Floods, evacuations and chaos rarely leave people smiling, but a few weeks after Tammy Brown faced all three at her SkillsUSA Michigan state conference in Grand Rapids, she can't help but smile.
"Everybody in the City of Grand Rapids, the fire department, the hotels, Experience Grand Rapids, DeVos Place, we all worked together, and we got it done," Brown said. "We couldn't have asked for anything more."
Except maybe a little less water.
It was April 20, day two of the three-day event, and Brown was delivering some last-minute paperwork to a competition site when she got the call: Guests were evacuating the Courtyard by Marriott as flood waters rose to record-breaking levels.

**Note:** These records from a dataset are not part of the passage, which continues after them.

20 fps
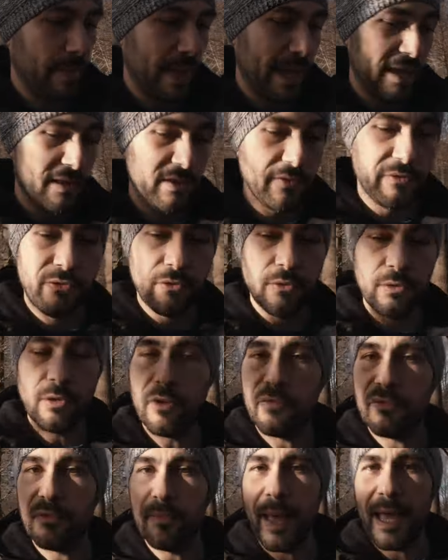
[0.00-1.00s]
made full
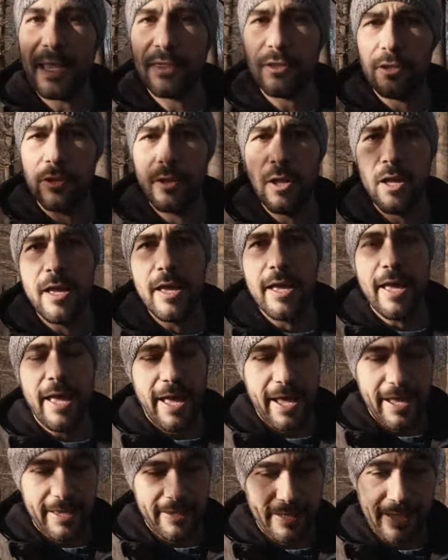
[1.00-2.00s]
of metal
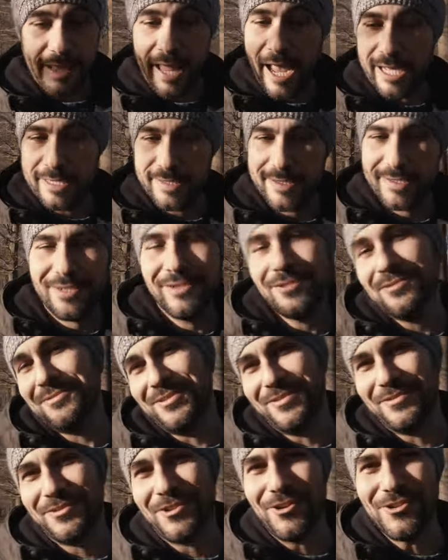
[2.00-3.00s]
and glass,
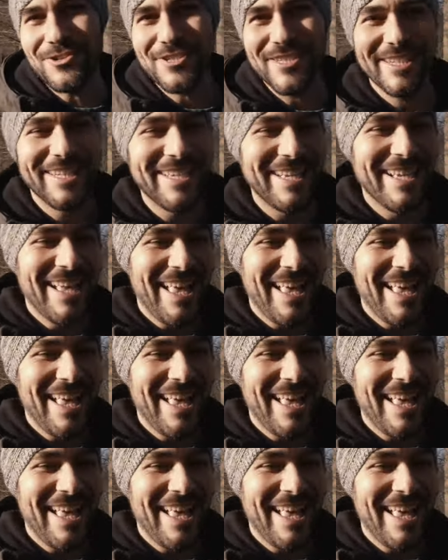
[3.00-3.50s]
of course,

That meant her attendees in the 138 guest rooms booked there needed to be relocated, as did the competitions scheduled for the hotel due to start that morning. Between the two, about 500 people were affected. That's out of about 2,000 total guests, volunteers and judges that attend the event.

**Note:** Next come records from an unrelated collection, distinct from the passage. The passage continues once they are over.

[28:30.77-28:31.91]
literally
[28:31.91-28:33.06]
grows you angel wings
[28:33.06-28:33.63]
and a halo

Students were in the lobby, some still in their pajamas. Others had already left for off-site competitions and had no idea they couldn't return to their rooms. But Brown said everyone stepped forward to contribute.

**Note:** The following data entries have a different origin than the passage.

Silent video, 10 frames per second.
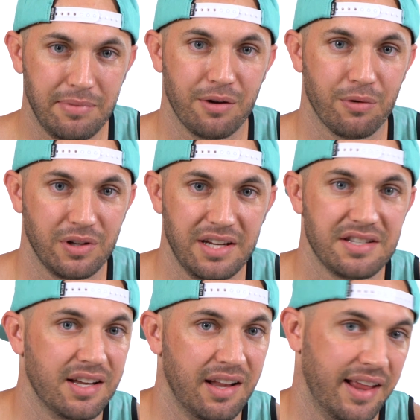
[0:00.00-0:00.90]
be
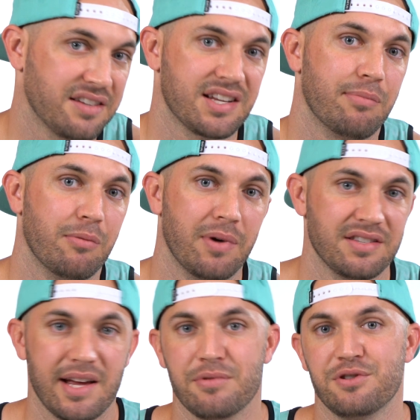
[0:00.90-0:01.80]
released in the next couple
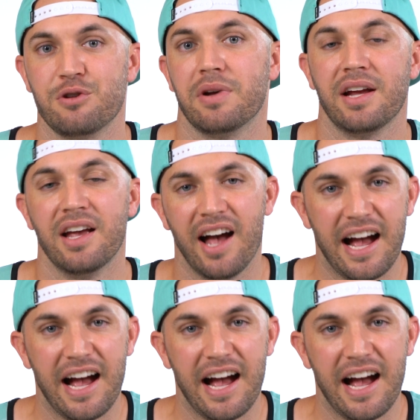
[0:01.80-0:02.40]
months, I'm assuming.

Staff from the Amway Grand Plaza set up a room as a home base for all evacuated guests, while the fire department made a plan to have staff escort small groups of students back in to get their things.
The competitions were moved to DeVos Place convention center and started only two hours behind schedule in a room that was so well set up, it appeared to have been the plan all along. (Although, some students were forced to compete in their pajamas!)
Heidi Schmitt of Experience Grand Rapids worked closely with staff from the Courtyard to find blocks of rooms at other hotels for the displaced guests; downtown hotels were all full. She even made sure they had enough food for the influx of hungry teenagers headed their way.
"Fortunately we have relationships with the other hotels, so on a community level we just all kicked in," Schmitt said. "They understood the crisis and were willing to be right there to help."
Andie Newcomer, convention services manager for Experience Grand Rapids, handled transportation with Great Lakes Motorcoach, making sure students returning from morning competitions knew where to go and securing busing for the next morning to get everyone back downtown for final ceremonies.
While all that was going on, Brown said she was able to concentrate on the conference, calling competition sites and school contacts to let them know that everything was being handled.
"It was just a nice synergy," she said. "Everyone was working on something. Everyone understood what was going on."
Browns best advice? Keep calm and carry on. "With me keeping calm, I think that calmed everybody else."